Airline attacks charter carriers
Published:
3/21/2000
Air Kazakhstan, now part of AKG, has launched a vigorous attack on the country's 50 charter airline operators, arguing that they are giving the country a bad name, due to poor operational practises and mounting debts.
Citing cases of aircraft belonging to charter carriers being seized at foreign airports for non-payment of landing fees and ATC charges, Air Kazakhstan said that foreign clients of the airline were losing confidence in Air Kazakhstan in the Kazak aviation market. As a result, it was informing potential clients that it and the charter airlines were not one and the same.
Air Kazakhstan accused the charter carriers of frequently changing their legal entities, running illegal flights under the names of other carriers and even altering call signs, when crossing the Kazakhstan borders, in order to escape detection. It also alleged that the charter carriers were selling tickets on unauthorised flights and then using blackmail to try and get the flights authorised, or simply cancelling them, having obtained passengers' money.

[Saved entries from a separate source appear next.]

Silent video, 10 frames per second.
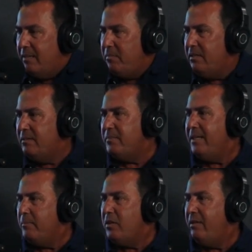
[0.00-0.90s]
I'm
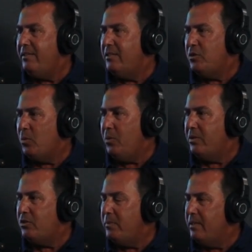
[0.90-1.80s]
carrying the
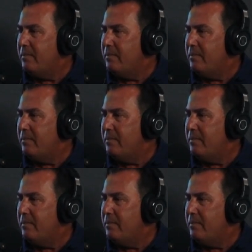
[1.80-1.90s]
torch. Man.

It further claims that several flights have been refused permission to take off.
The airline's press service ends its diatribe with the recommendation that passengers should choose official airlines, in preference to the carriers. The more cynical would observe that this attack, while undoubtedly highlighting a problem in the industry, may be prompted more by the precarious condition of AK, than the airline's desire to preserve the good name of the Kazakhstan aviation market.